*** Opening of Material provided ***

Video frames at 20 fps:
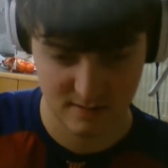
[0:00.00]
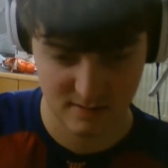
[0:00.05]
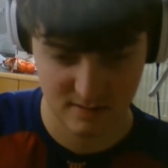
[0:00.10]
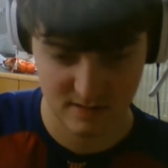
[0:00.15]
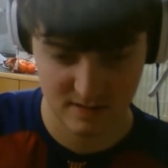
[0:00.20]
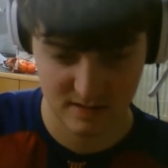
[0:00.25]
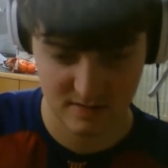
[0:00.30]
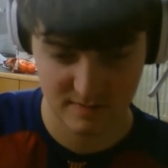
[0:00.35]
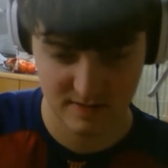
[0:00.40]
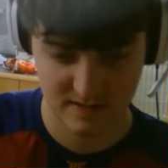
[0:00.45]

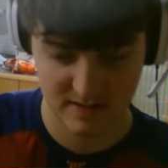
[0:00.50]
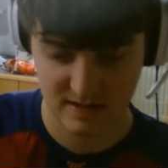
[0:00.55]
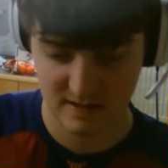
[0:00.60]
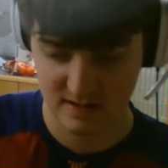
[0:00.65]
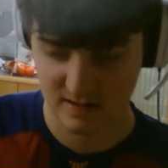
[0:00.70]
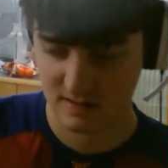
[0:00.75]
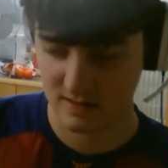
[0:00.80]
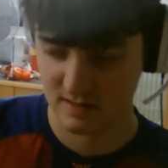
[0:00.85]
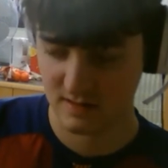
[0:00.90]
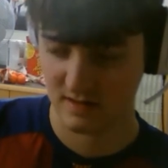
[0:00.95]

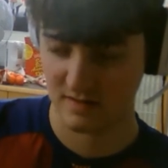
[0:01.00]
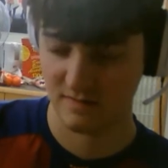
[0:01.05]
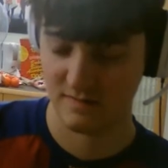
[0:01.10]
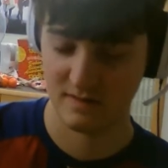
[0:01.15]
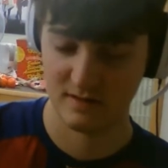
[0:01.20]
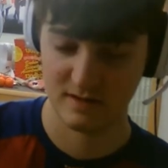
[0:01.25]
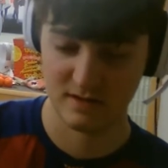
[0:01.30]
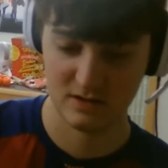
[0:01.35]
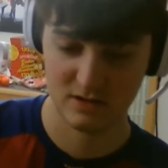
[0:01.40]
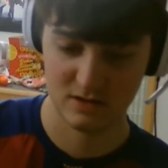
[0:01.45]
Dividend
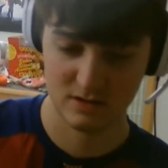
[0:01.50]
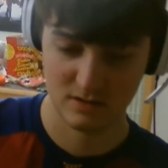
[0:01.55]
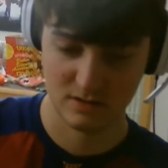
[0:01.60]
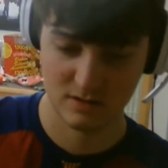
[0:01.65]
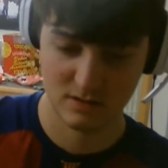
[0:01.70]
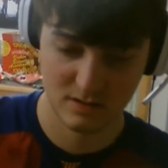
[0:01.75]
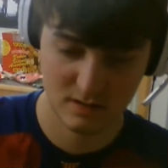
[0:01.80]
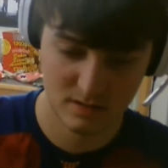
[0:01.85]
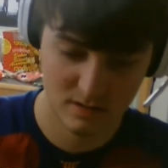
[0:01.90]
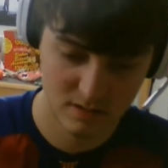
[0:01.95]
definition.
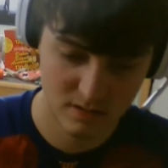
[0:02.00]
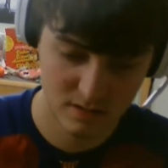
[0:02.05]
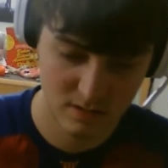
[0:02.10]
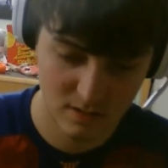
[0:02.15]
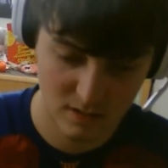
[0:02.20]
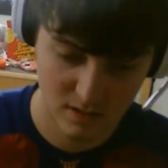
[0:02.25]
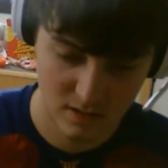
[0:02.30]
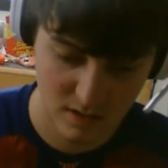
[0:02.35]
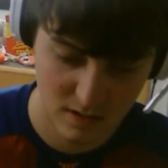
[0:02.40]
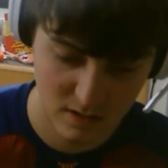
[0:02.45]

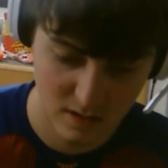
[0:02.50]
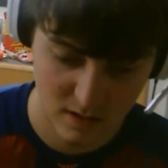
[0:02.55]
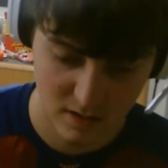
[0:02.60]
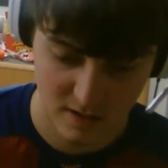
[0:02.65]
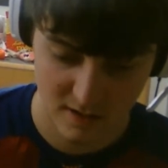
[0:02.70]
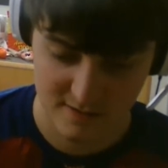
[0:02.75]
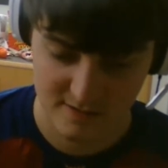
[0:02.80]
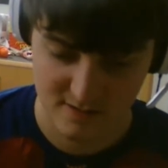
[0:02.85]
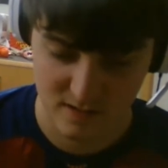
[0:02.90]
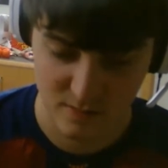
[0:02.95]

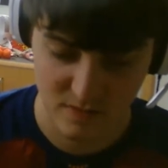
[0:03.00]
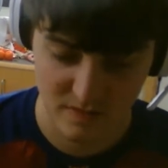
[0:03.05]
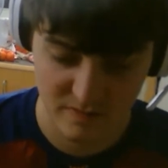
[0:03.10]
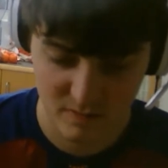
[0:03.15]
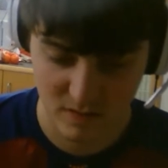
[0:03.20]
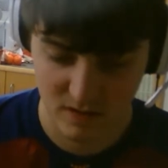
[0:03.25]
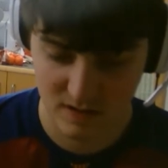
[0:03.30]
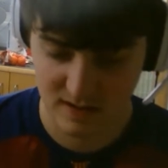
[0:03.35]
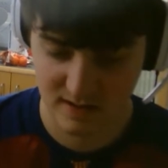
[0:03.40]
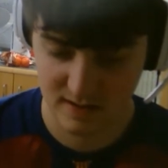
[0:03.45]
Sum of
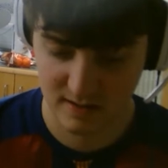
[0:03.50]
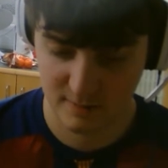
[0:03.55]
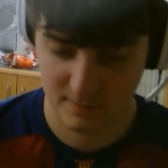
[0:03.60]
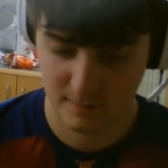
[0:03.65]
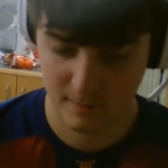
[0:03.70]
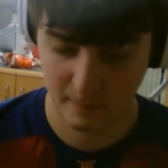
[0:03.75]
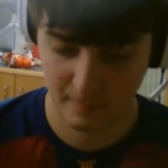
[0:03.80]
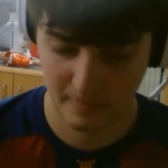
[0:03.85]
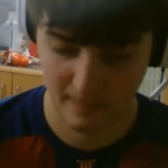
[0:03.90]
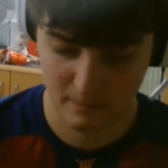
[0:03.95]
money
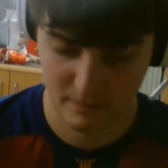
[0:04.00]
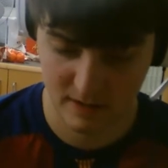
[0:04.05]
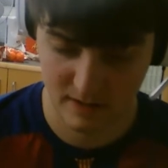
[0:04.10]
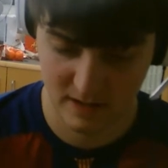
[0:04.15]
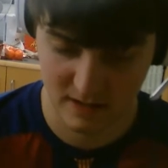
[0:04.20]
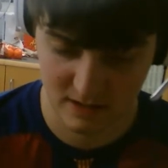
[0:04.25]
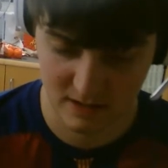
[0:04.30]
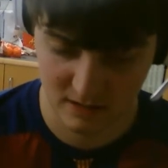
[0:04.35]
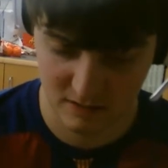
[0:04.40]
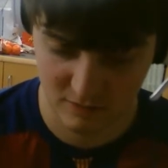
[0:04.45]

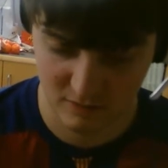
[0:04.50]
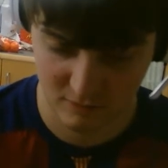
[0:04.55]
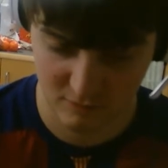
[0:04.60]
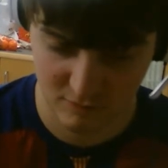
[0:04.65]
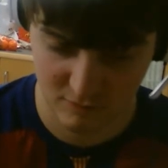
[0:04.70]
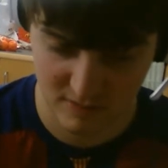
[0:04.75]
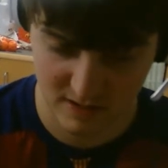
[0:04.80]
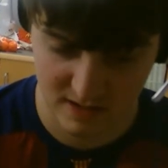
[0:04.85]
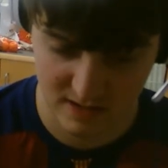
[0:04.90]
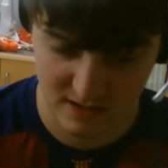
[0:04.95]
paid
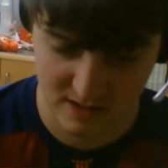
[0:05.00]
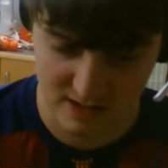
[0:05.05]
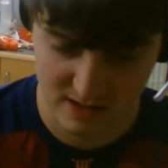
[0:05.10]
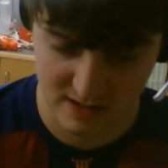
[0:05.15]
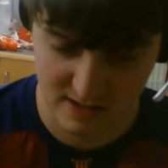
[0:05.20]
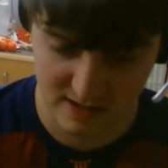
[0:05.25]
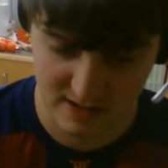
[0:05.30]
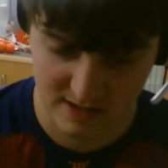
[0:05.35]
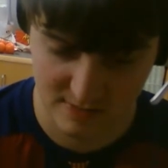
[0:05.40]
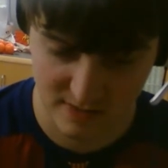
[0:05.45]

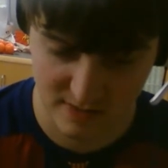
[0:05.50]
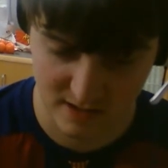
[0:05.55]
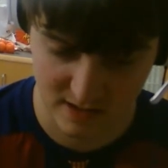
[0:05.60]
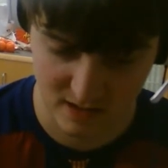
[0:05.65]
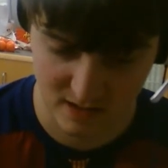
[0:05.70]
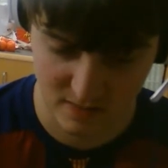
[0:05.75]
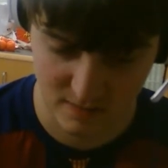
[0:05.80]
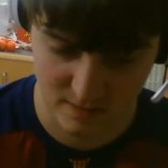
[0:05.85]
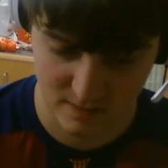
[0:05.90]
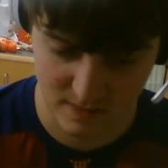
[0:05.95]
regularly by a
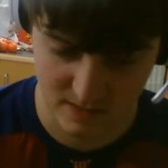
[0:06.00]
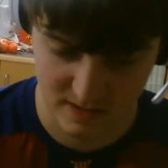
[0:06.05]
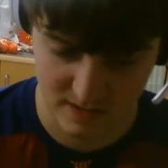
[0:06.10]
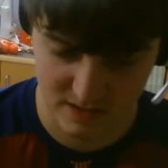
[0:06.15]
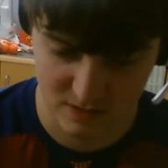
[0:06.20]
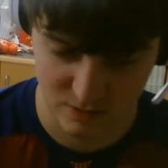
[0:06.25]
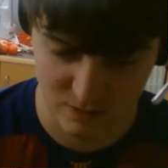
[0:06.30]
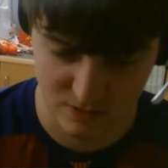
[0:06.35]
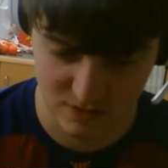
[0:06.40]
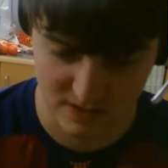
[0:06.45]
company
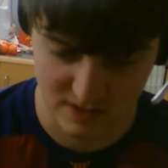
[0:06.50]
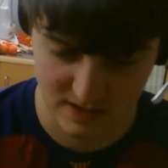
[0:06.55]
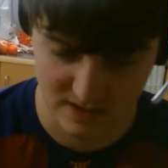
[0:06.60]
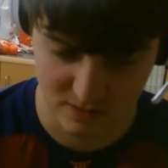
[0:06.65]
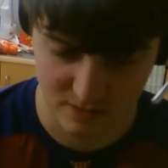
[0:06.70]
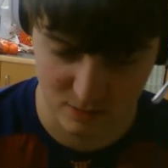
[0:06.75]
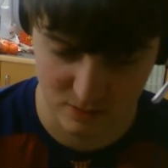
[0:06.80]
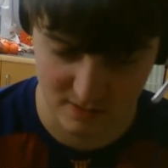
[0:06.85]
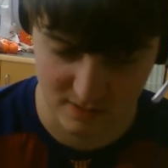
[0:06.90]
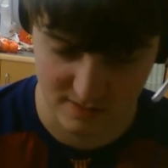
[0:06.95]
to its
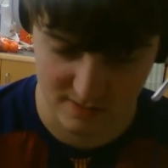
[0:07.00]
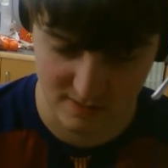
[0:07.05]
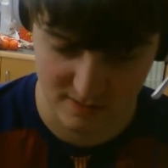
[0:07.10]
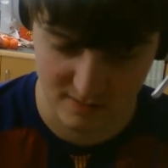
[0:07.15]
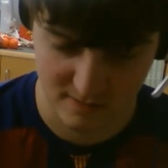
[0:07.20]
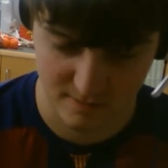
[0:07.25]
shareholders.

*** Close of Material provided ***

• _Aim of the exercise_:
This calls for each record above to be set down exactly, with the images skipped.

• _Reply to the exercise_:
Video frames at 20 fps:
[0:00.00]
[0:00.05]
[0:00.10]
[0:00.15]
[0:00.20]
[0:00.25]
[0:00.30]
[0:00.35]
[0:00.40]
[0:00.45]

[0:00.50]
[0:00.55]
[0:00.60]
[0:00.65]
[0:00.70]
[0:00.75]
[0:00.80]
[0:00.85]
[0:00.90]
[0:00.95]

[0:01.00]
[0:01.05]
[0:01.10]
[0:01.15]
[0:01.20]
[0:01.25]
[0:01.30]
[0:01.35]
[0:01.40]
[0:01.45]
Dividend
[0:01.50]
[0:01.55]
[0:01.60]
[0:01.65]
[0:01.70]
[0:01.75]
[0:01.80]
[0:01.85]
[0:01.90]
[0:01.95]
definition.
[0:02.00]
[0:02.05]
[0:02.10]
[0:02.15]
[0:02.20]
[0:02.25]
[0:02.30]
[0:02.35]
[0:02.40]
[0:02.45]

[0:02.50]
[0:02.55]
[0:02.60]
[0:02.65]
[0:02.70]
[0:02.75]
[0:02.80]
[0:02.85]
[0:02.90]
[0:02.95]

[0:03.00]
[0:03.05]
[0:03.10]
[0:03.15]
[0:03.20]
[0:03.25]
[0:03.30]
[0:03.35]
[0:03.40]
[0:03.45]
Sum of
[0:03.50]
[0:03.55]
[0:03.60]
[0:03.65]
[0:03.70]
[0:03.75]
[0:03.80]
[0:03.85]
[0:03.90]
[0:03.95]
money
[0:04.00]
[0:04.05]
[0:04.10]
[0:04.15]
[0:04.20]
[0:04.25]
[0:04.30]
[0:04.35]
[0:04.40]
[0:04.45]

[0:04.50]
[0:04.55]
[0:04.60]
[0:04.65]
[0:04.70]
[0:04.75]
[0:04.80]
[0:04.85]
[0:04.90]
[0:04.95]
paid
[0:05.00]
[0:05.05]
[0:05.10]
[0:05.15]
[0:05.20]
[0:05.25]
[0:05.30]
[0:05.35]
[0:05.40]
[0:05.45]

[0:05.50]
[0:05.55]
[0:05.60]
[0:05.65]
[0:05.70]
[0:05.75]
[0:05.80]
[0:05.85]
[0:05.90]
[0:05.95]
regularly by a
[0:06.00]
[0:06.05]
[0:06.10]
[0:06.15]
[0:06.20]
[0:06.25]
[0:06.30]
[0:06.35]
[0:06.40]
[0:06.45]
company
[0:06.50]
[0:06.55]
[0:06.60]
[0:06.65]
[0:06.70]
[0:06.75]
[0:06.80]
[0:06.85]
[0:06.90]
[0:06.95]
to its
[0:07.00]
[0:07.05]
[0:07.10]
[0:07.15]
[0:07.20]
[0:07.25]
shareholders.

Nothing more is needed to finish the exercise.